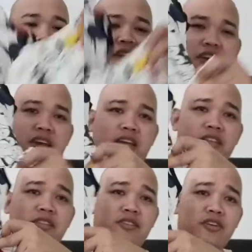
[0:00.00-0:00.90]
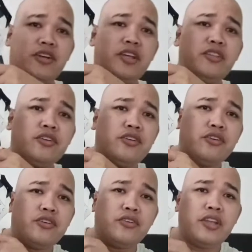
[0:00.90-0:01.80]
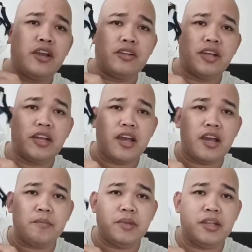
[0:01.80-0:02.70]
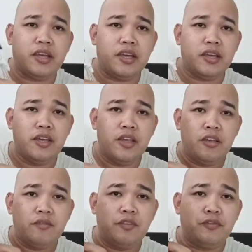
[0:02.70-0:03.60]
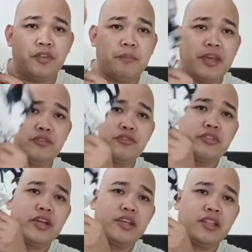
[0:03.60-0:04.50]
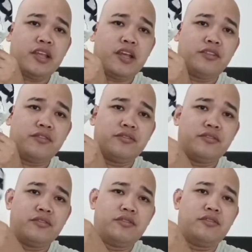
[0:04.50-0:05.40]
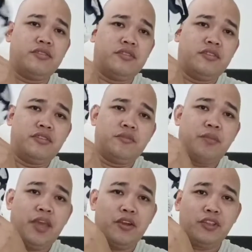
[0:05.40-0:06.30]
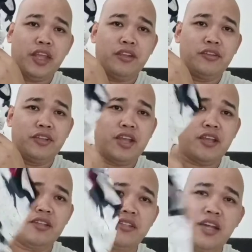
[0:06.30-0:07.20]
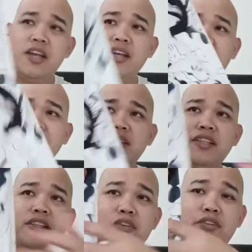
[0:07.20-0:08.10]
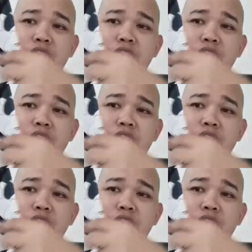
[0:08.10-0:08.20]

ayan. To, ito, kung di ako nagkakamali, 50 pesos lang yata to. Pero, terno na. Saka, guys, tingnan nyo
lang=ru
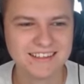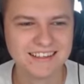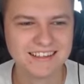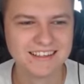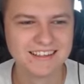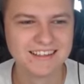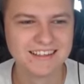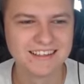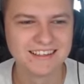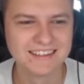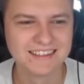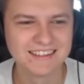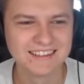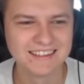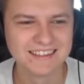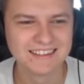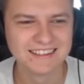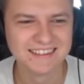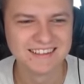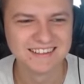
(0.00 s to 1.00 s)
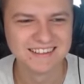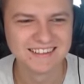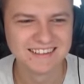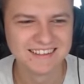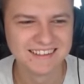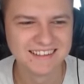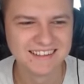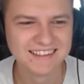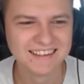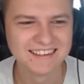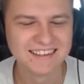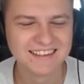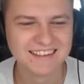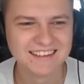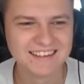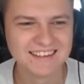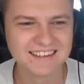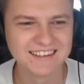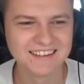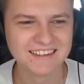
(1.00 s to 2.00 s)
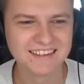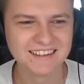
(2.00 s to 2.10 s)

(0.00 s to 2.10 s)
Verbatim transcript: Вот это тактика.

[Work task]
Could you write out the records exactly while omitting every picture?

[Result of the task]
[0:00.00-0:00.90]
[0:00.90-0:01.80]
[0:01.80-0:02.70]
[0:02.70-0:03.60]
[0:03.60-0:04.50]
[0:04.50-0:05.40]
[0:05.40-0:06.30]
[0:06.30-0:07.20]
[0:07.20-0:08.10]
[0:08.10-0:08.20]

ayan. To, ito, kung di ako nagkakamali, 50 pesos lang yata to. Pero, terno na. Saka, guys, tingnan nyo
lang=ru
(0.00 s to 1.00 s)
(1.00 s to 2.00 s)
(2.00 s to 2.10 s)

(0.00 s to 2.10 s)
Verbatim transcript: Вот это тактика.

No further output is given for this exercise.